Sending hugs to MrsD...hang in there pet.
Nothing much to report here..DD been better last few nights. Last night was 9pm, 1am, 4am, 8am. So quite pleased with that. DS has a nasty cough so may well be up in the night.
Can't remember who said what, but thanks for tip about mini pill. Not convinced it's worth it, haven't even had sex for months cos I'm too tired to be bothered and after I put DD down I just want some time to myslef and anyway she could wake at any time and I can't relax. I don't think we even have any condoms in the house and there's no danger of them being used anyway right now.
I think the putting them down awake is more in the long term that they'll develop good sleep habits. I mostly feed DD to sleep but sometimes after her first morning feed she'll seem tired so I put her back in her cot cos I'm knackered to see if she'll self settle and sometimes she does drop off again. She mostly self settles for the afternoon nap as she sleeps in her rocker in the lounge, watching baby tv Blush cos I don't want her crying and waking DS as he naps at the same time. She'll get too big for the rocker so I'll have to stop doing that eventually...but maybe DS will have stopped napping by then..I don't know, refuse to worry about that now.
Right better be off to bed in preparation for first night's waking.

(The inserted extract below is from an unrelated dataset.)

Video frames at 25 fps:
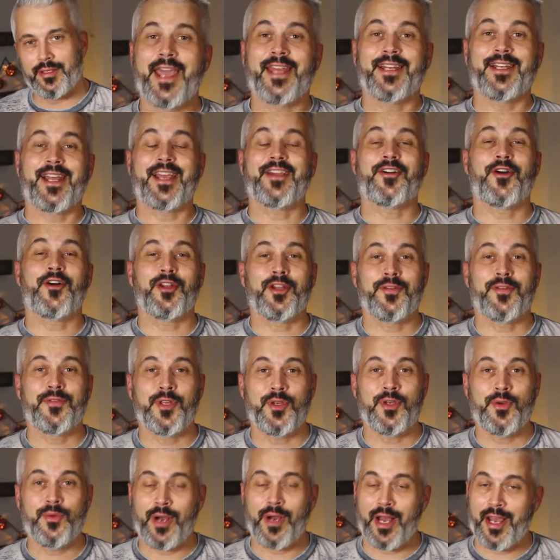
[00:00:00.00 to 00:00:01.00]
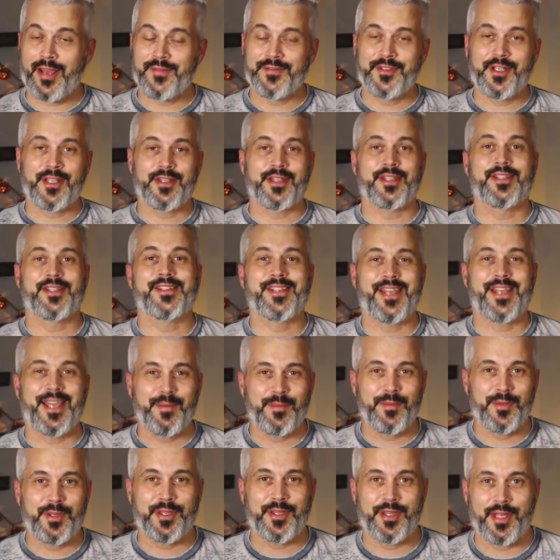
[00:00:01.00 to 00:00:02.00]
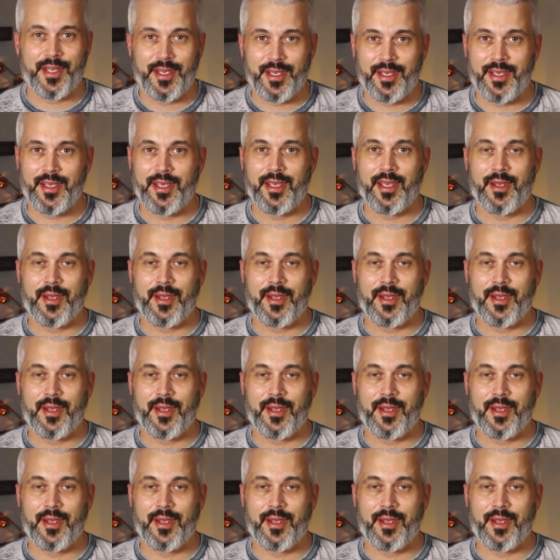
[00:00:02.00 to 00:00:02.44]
And like all of you, I have done the same thing.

MrsDobalina · 08/12/2011 23:00

Aw pips thanks! That's made me feel better. Everything just seems so hard at the mo. I keep setting days to try a bit of sleep training but then totally chickening out. I actually quite like co-sleeping but do need to get some sleep before starting work plus DH is very, very anti it (and I think he's secretly hoping we'll actually have a sex life if we get the bed back Hmm. Still pips you reminded me to sort out something better than condoms - gonna try the Mirena coil I think cos another child would actually destroy me Grin)

ems I think I agree with you re putting down sleepy but awake making no difference - I used to be able to put DD down totally awake in her cot for naps and she'd roll over and go to sleep if I timed it right so I knew she could self settle. Now no chance, I need to rock or feed her to sleep. Made no difference to night wakings, it's always been and still is 2 hourly, whether she self settled or not. I just don't get it...

perish awesome YouTube link - 12 hours!!